# tourney weigh in bags/ culling system



## jwardy21 (Feb 27, 2009)

This will be my first year fishing bass tournaments. Therefore, I'm looking for good weigh in bags and efficient culling system. For those of you that have done this do you suggest anything so I don't buy something that is a waste of money. I saw on basspro.com that a lot of guys had problems with the bags leaking. With the culling system, do I go with the one that looks like a stringer clip or just small clip that goes on the fish's mouth. Does it matter. Any suggestions will be greatly appreciated!!!!


----------



## fishingredhawk (Apr 14, 2004)

Welcome to the most addicting sport on Earth!

Regarding the weigh-bag, just get the standard black Bass Pro bag. They are cheap and fairly durable. Should last you a couple of seasons.

For the culling system, there are several good systems out there. My one recommendation is that you get a through-lip clip (one that penetrates the mouth) as opposed to the ones that simply clip onto the jaw. The clips that attach directly to the jaw often fall off when reaching for the fish or while they are banging around in the live-well.


----------



## young-gun21 (Mar 14, 2006)

I second everything that's stated above.
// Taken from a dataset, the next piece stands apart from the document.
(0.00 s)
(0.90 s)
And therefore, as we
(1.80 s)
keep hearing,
Our system isn't "through mouth" and the fish shake the floats off constantly.


----------



## sisezz73 (Mar 9, 2007)

Make sure your culling system has floats on them................... I have four I never get to use.lol


----------



## Wolfhook120 (Oct 17, 2007)

BPS has a decent culling system with floats. The culling bags leak because they get set on the ground, dragged, folded over and over, etc. I've gone through a couple bags already, probably go through more (i hope).


----------



## jwardy21 (Feb 27, 2009)

Thanks for the input guys...Looks like I will be making a trip south to Bass Pro sometime within the next month!


----------



## BrianC (May 3, 2004)

Previous posters have it right - I definitely wouldn't go all out on a bag - even the expensive ones can start leaking quickly. I haven't found one yet that held up for any length of time. You'd be better off buying 5 cheap bags.
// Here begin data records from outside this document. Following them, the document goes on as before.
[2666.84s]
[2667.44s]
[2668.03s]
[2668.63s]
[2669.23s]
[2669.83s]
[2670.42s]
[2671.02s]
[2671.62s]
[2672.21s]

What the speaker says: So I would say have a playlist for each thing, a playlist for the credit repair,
For culling I have used several but really like the Extra-Edge set where you can dial the weight right on the cull rope itself. I think Ardent has now "borrowed" the concept and is making something similar. The main benefit I have found with them is that it saves having to write the numbers down, which is especially benefical when it's raining! They clip all the way through which is a must because, as previously mentioned, the clip on style always seem come off in the well.
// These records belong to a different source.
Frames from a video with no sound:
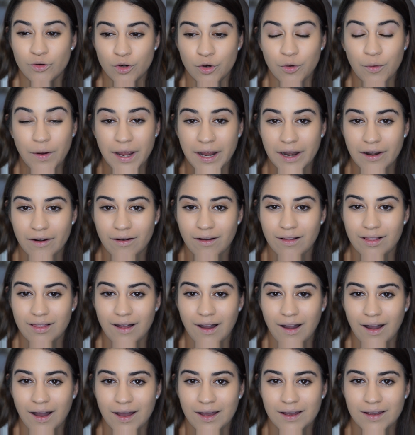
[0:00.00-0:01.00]
grow hair a
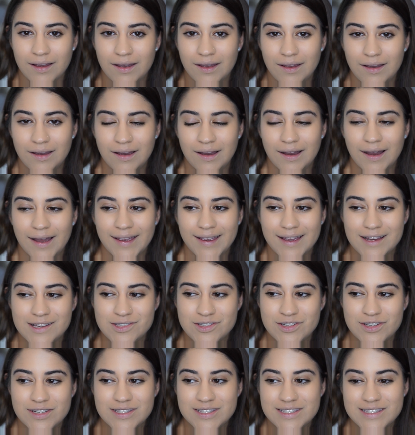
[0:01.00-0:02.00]
lot. I
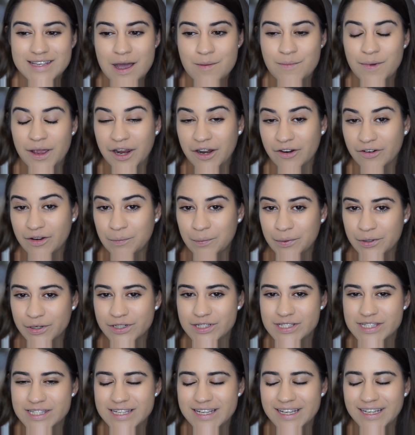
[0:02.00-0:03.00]
guess you can say I'm a hairy
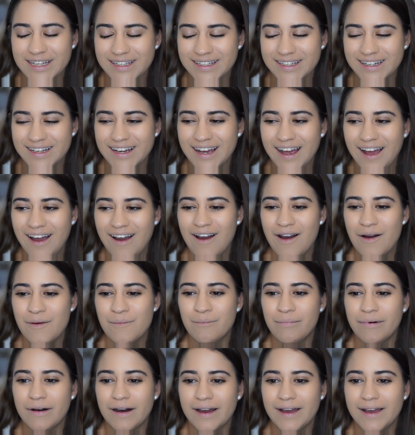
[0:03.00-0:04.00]
person.
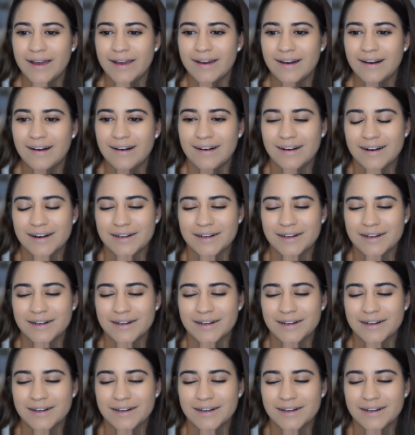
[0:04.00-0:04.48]
But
Good luck in the upcoming season - you're undoubtedly going to love it.


----------



## hoytshooter (Apr 7, 2009)

make your culling system yourself. wood ball or foam bobber decoy cord clear tubing and plastic hook from stringer used to make them alot for guys and had about 5 bucks in a set of 7


----------



## Cull'in (Nov 21, 2005)

Check some of these items out...

http://www.tacklewarehouse.com/catpage-ACCWEIGHT.html

I prefer the Ardent Smart Cull and when you tag the fish, hook them through the bottom of the jaw in the tough,thick meat next to the tongue.

Another good one is the Quik-Cull. These use a large plastic clip that attaches to the jaw bone and trust me, if put on right, they WILL NOT come off. The clip is twice the size of the metal Cullmrite clips. My partner and I have used these for years. We switched to the Ardent because of the weight display.

http://quik-cull.com/





.


----------